§ WHAT IS REQUIRED
Below are the entries. Set down exactly the line containing "[00:00:10.80]" and each line after it.

(DATA LISTING)

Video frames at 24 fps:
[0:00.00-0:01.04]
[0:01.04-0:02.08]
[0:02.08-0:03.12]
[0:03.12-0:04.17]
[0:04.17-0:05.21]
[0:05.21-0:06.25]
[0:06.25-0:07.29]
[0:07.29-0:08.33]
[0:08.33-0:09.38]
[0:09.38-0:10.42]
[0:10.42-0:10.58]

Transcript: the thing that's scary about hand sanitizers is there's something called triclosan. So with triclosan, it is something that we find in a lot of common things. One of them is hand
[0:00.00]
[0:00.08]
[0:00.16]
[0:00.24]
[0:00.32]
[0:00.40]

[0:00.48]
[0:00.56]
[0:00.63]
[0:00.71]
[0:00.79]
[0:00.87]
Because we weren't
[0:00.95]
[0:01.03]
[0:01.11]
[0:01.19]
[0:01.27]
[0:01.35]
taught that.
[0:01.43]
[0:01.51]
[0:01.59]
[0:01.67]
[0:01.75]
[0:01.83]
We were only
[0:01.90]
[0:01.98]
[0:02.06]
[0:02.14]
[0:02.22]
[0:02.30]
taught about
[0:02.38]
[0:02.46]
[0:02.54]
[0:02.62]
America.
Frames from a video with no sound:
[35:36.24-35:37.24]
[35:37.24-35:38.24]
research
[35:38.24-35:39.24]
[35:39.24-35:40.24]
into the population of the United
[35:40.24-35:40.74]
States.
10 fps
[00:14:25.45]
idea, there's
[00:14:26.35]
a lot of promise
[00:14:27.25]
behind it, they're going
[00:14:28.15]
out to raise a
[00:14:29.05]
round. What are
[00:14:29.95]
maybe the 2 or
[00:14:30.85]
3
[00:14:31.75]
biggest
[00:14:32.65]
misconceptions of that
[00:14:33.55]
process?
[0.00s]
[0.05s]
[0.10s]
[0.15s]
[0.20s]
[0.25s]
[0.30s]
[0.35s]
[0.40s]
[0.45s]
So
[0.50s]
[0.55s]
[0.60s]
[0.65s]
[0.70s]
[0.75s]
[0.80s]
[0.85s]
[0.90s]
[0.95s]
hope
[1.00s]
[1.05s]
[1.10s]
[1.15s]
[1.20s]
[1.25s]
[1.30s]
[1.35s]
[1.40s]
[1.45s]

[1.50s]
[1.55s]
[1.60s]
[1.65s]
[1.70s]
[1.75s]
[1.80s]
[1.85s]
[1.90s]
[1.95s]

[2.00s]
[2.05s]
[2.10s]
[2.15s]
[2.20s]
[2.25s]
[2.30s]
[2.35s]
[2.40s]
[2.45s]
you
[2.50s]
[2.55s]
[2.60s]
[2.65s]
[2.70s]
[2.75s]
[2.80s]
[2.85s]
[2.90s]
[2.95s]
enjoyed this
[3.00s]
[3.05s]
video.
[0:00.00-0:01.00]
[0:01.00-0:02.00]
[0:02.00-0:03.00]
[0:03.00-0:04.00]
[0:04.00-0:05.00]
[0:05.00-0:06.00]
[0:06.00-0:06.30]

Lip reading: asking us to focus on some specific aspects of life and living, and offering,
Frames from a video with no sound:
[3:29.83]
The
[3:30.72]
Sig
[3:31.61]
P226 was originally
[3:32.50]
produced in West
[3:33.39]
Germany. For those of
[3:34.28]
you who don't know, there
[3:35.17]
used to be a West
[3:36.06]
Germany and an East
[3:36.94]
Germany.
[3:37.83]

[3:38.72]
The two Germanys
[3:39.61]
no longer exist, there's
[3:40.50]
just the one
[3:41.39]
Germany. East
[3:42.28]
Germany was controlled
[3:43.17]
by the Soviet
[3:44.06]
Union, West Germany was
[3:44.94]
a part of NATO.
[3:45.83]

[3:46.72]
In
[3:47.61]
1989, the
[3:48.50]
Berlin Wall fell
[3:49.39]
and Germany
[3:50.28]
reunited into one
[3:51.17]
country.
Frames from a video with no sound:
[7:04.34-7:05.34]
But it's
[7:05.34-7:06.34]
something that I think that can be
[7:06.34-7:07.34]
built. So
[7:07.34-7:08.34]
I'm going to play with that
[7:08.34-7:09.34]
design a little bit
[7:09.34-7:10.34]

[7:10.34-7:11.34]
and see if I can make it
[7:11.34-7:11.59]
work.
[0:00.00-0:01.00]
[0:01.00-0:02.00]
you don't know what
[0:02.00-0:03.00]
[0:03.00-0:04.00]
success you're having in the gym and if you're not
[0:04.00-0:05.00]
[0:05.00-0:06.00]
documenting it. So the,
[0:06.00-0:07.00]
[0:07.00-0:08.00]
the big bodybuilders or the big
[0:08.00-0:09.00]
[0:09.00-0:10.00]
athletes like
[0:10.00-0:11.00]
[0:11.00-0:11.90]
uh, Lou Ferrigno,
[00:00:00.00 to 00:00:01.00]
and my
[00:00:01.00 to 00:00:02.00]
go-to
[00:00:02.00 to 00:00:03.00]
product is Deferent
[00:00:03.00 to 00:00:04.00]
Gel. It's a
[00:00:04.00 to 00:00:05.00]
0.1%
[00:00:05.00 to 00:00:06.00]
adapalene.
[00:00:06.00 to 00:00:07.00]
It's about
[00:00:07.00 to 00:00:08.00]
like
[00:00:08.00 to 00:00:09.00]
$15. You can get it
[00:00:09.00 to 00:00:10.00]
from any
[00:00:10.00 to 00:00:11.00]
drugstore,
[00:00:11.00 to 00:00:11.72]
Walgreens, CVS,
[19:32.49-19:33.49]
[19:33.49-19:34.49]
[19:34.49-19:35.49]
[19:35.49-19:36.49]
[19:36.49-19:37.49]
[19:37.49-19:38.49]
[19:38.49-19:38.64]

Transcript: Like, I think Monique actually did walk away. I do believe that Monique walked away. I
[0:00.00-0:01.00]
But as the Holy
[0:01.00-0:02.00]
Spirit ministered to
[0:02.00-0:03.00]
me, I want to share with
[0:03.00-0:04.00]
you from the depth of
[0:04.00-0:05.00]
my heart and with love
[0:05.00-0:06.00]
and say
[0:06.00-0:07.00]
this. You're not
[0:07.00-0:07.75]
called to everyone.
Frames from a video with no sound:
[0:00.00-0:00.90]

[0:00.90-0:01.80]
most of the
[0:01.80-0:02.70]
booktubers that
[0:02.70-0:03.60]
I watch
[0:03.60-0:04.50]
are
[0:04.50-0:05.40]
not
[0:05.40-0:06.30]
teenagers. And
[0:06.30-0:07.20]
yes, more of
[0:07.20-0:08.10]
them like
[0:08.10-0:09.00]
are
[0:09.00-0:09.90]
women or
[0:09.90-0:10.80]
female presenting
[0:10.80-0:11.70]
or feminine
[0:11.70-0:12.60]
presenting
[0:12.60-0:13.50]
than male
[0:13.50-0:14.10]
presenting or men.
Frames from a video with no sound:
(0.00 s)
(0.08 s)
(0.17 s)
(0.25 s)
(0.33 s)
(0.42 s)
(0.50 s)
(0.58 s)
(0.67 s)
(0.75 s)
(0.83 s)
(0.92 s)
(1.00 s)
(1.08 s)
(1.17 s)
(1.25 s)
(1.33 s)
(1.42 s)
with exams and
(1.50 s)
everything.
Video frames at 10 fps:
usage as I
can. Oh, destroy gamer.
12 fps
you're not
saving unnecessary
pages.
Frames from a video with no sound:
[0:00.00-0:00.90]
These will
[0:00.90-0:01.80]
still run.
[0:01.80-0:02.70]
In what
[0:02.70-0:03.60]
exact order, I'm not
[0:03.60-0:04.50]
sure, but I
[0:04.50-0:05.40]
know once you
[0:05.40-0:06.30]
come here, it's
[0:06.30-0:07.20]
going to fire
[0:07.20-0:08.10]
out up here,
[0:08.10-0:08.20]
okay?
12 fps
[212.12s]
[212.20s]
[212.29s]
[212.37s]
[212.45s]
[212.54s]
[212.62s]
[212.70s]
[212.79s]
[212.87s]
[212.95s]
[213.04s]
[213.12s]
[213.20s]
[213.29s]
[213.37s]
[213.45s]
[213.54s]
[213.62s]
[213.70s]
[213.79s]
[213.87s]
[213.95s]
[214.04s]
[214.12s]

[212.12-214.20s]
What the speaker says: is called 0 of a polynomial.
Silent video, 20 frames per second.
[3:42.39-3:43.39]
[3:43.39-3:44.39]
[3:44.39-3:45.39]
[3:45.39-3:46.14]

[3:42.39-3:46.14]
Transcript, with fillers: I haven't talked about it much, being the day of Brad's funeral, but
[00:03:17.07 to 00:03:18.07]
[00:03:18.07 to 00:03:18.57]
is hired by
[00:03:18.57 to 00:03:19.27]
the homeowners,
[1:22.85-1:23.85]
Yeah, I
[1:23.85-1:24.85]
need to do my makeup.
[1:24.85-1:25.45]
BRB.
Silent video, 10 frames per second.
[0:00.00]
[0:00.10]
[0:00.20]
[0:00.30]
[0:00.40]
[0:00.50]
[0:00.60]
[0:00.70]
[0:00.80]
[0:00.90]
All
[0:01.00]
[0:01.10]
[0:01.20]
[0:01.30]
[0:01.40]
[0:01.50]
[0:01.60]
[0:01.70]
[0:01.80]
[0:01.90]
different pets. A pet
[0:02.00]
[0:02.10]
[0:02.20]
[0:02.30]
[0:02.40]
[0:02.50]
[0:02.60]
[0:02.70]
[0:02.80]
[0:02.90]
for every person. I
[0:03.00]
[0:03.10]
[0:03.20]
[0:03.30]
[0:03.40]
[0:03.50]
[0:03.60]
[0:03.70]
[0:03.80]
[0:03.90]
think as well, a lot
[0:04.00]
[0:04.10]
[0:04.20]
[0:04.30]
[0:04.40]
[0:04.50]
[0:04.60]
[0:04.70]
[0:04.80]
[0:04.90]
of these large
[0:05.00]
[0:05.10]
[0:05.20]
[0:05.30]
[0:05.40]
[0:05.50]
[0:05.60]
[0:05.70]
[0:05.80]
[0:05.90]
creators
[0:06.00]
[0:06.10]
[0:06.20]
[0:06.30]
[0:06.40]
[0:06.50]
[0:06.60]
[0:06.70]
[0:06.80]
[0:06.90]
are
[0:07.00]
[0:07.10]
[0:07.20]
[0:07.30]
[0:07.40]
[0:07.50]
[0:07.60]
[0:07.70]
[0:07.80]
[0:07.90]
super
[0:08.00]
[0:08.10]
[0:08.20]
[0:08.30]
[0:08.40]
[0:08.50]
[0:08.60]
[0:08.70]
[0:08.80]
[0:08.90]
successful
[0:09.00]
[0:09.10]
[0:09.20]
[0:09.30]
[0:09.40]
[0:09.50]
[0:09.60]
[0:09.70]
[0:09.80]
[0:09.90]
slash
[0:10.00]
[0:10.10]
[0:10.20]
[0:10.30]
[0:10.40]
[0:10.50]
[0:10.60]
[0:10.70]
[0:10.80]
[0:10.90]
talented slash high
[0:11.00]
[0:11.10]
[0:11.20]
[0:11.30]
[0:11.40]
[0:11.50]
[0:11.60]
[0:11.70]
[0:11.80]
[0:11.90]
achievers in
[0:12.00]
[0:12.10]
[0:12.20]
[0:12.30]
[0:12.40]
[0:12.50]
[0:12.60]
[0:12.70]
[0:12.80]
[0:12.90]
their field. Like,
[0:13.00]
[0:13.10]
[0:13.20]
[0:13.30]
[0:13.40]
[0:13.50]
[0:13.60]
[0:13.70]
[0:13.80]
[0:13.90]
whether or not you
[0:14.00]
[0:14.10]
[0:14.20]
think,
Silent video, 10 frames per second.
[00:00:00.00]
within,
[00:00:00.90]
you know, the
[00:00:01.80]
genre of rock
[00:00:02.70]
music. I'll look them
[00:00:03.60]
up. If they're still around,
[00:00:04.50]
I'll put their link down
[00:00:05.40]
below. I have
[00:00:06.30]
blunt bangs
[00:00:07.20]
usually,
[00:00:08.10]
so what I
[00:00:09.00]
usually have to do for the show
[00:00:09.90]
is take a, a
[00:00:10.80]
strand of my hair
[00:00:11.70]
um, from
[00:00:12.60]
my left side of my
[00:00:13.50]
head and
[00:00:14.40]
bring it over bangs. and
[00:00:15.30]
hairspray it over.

(End DATA LISTING)

§ WRITTEN RESPONSE
[00:00:10.80]
strand of my hair
[00:00:11.70]
um, from
[00:00:12.60]
my left side of my
[00:00:13.50]
head and
[00:00:14.40]
bring it over bangs. and
[00:00:15.30]
hairspray it over.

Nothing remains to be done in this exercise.